[What to produce] Start the copy at the line holding "[8.00-9.00s]" and continue it exactly through the last line of the entries, leaving out pictures and anything else.

[Material for this task]
········

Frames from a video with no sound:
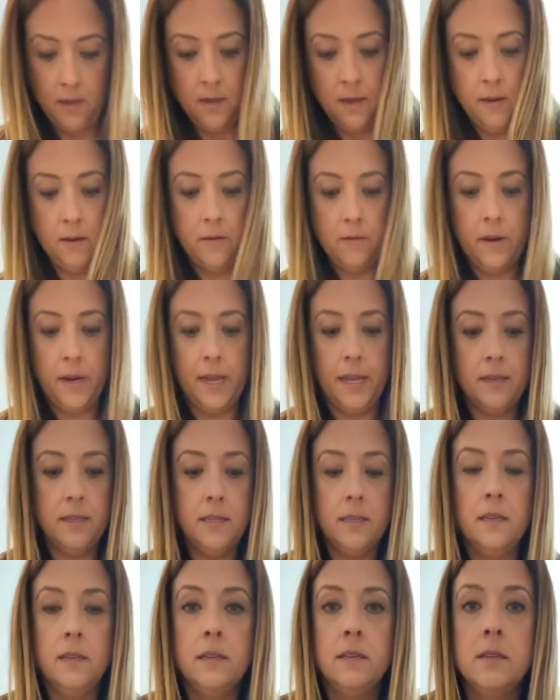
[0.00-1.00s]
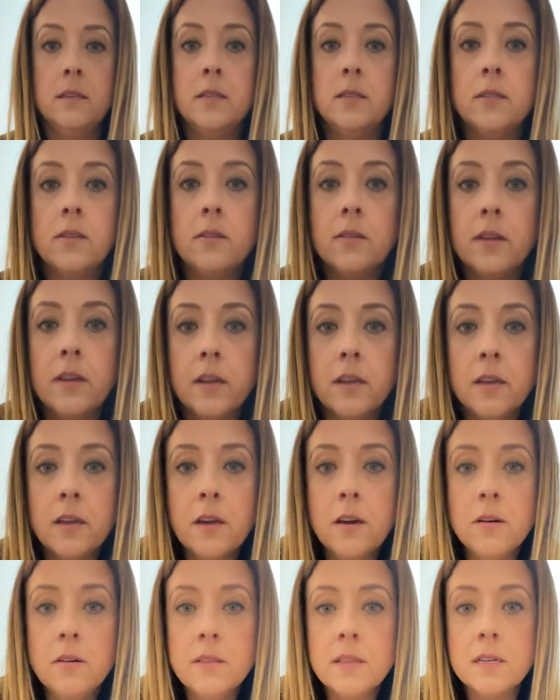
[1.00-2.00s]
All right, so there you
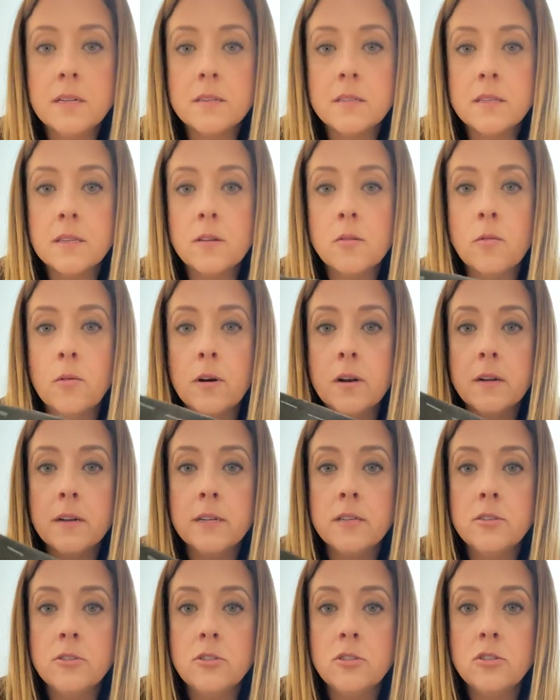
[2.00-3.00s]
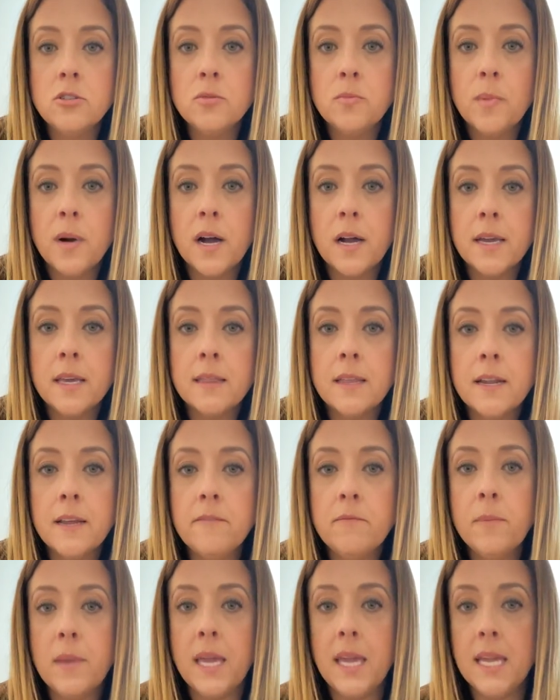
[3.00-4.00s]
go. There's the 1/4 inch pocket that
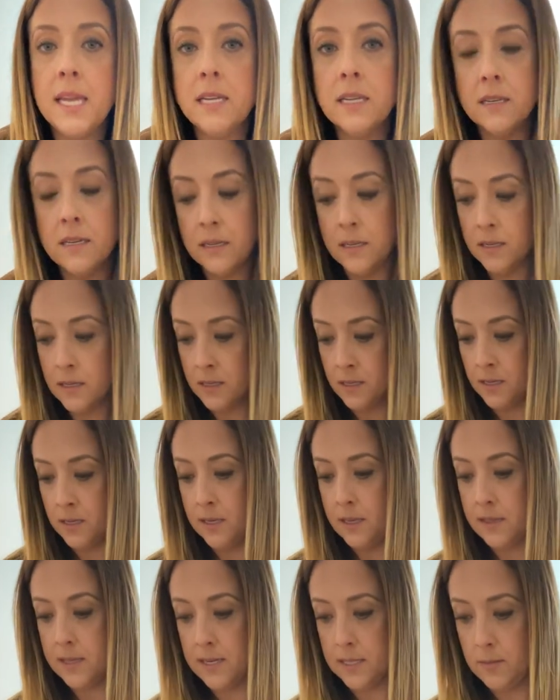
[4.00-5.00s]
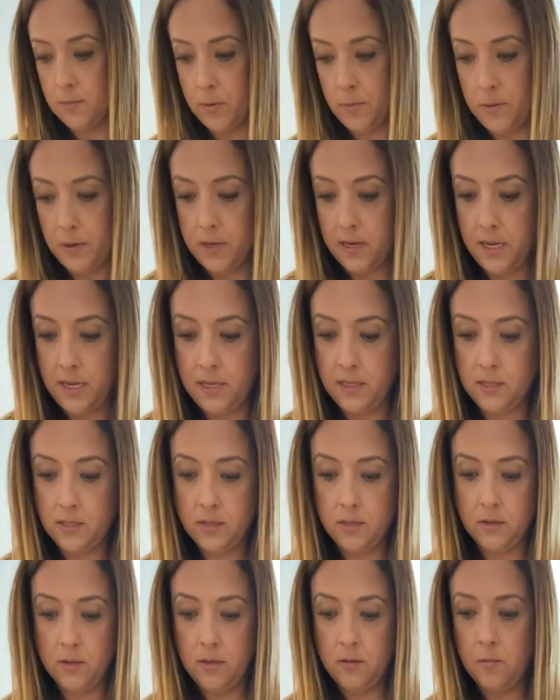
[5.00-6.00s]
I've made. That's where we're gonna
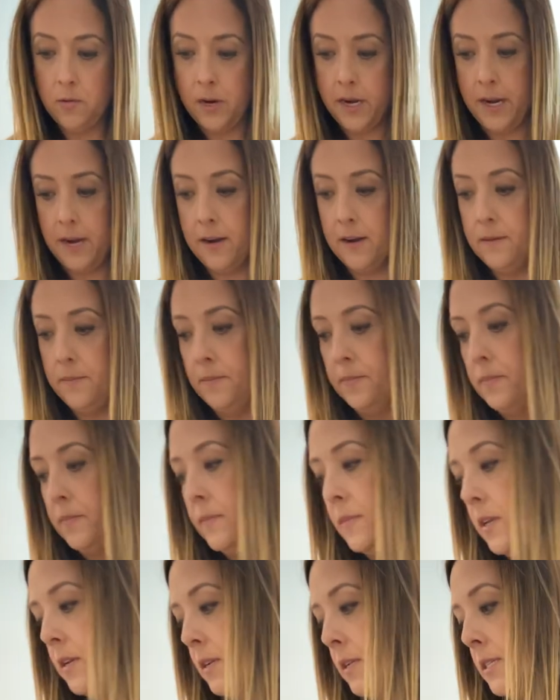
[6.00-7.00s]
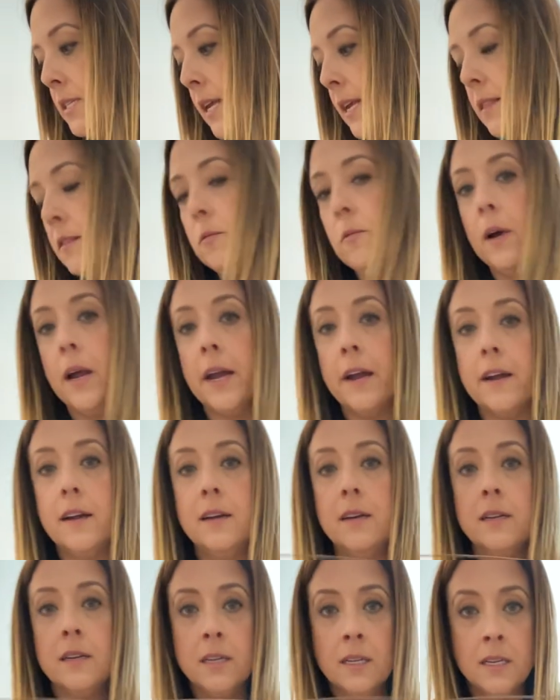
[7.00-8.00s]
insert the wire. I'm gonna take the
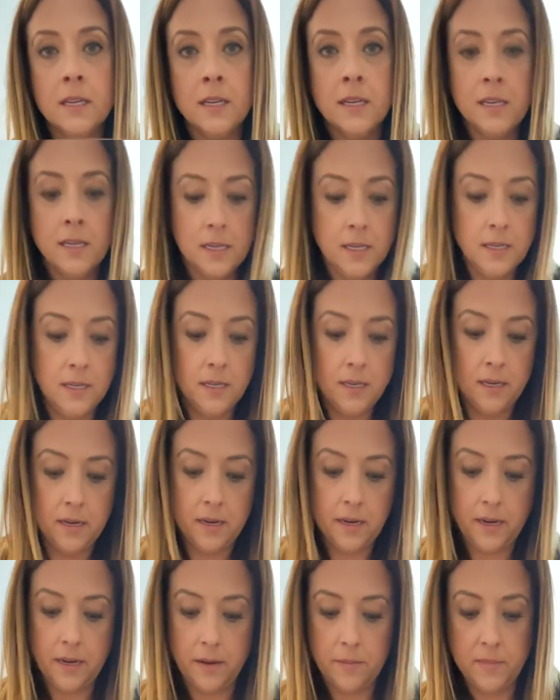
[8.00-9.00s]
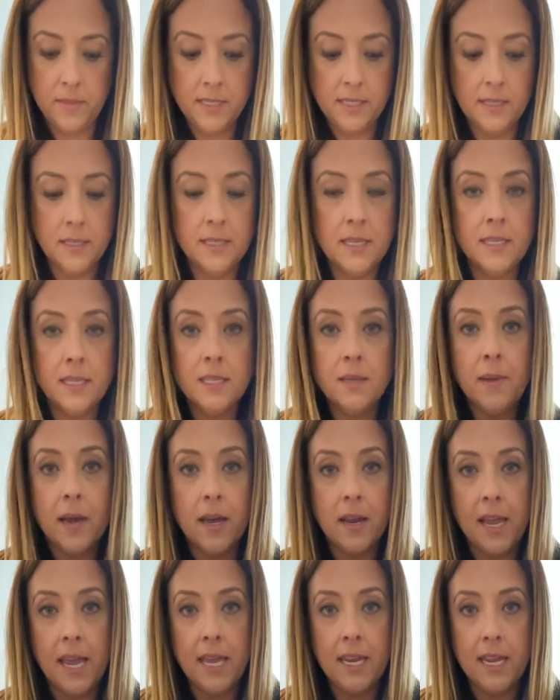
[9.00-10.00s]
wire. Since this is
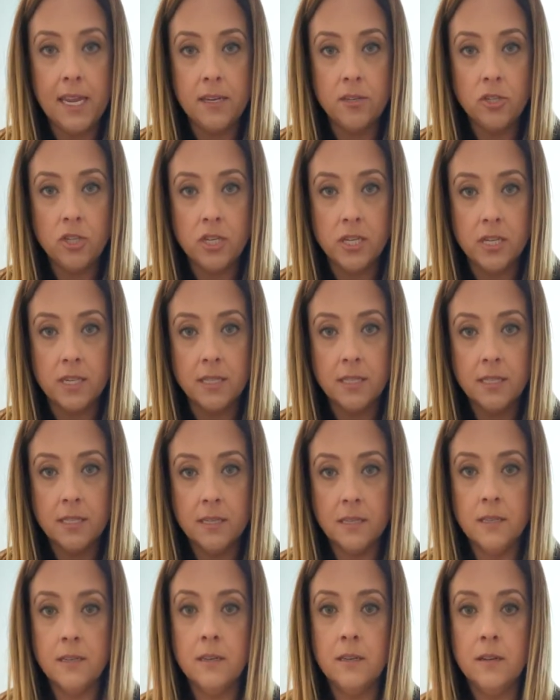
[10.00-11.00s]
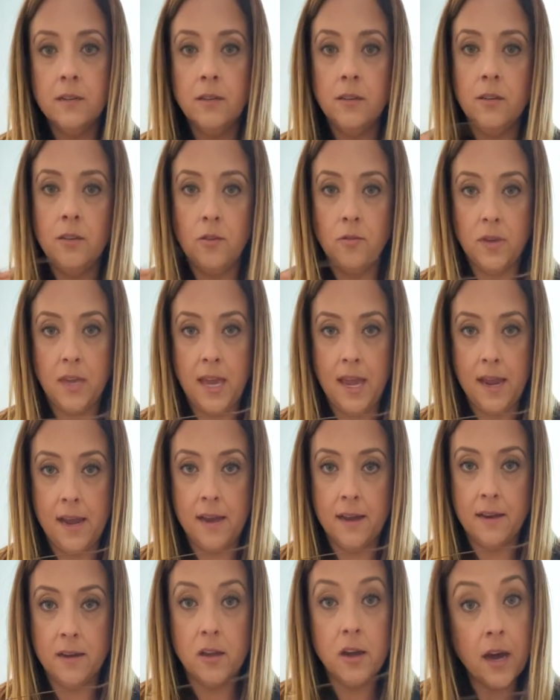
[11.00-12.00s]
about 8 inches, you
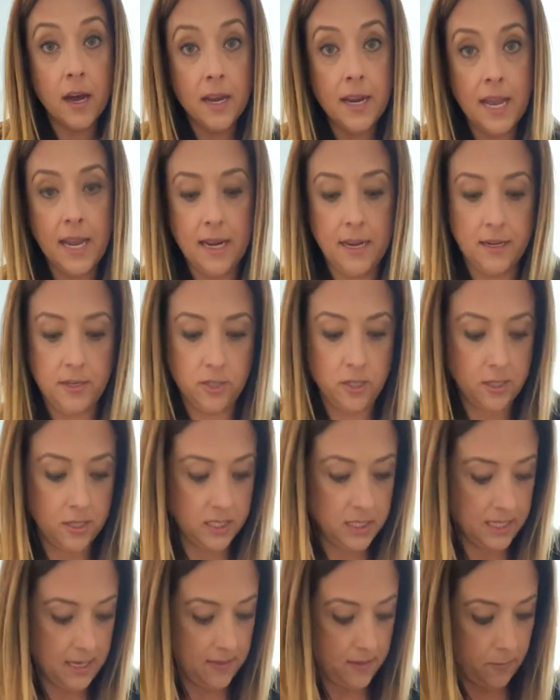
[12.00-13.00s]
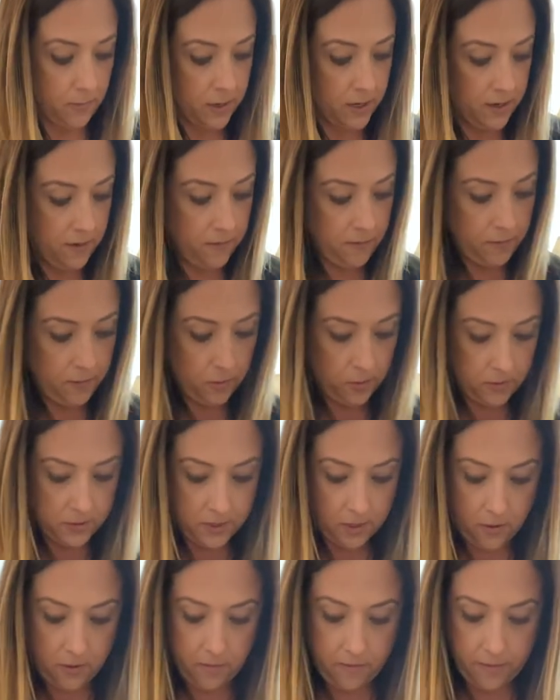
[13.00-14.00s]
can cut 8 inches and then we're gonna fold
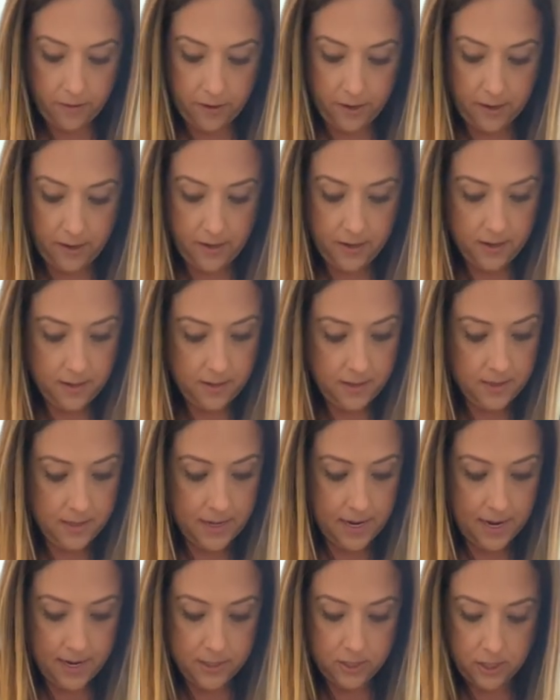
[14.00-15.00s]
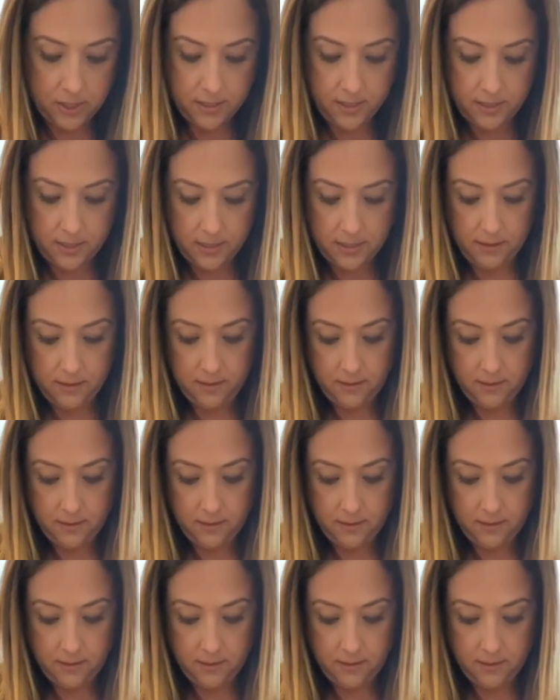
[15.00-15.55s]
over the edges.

········

[Worked solution]
[8.00-9.00s]
[9.00-10.00s]
wire. Since this is
[10.00-11.00s]
[11.00-12.00s]
about 8 inches, you
[12.00-13.00s]
[13.00-14.00s]
can cut 8 inches and then we're gonna fold
[14.00-15.00s]
[15.00-15.55s]
over the edges.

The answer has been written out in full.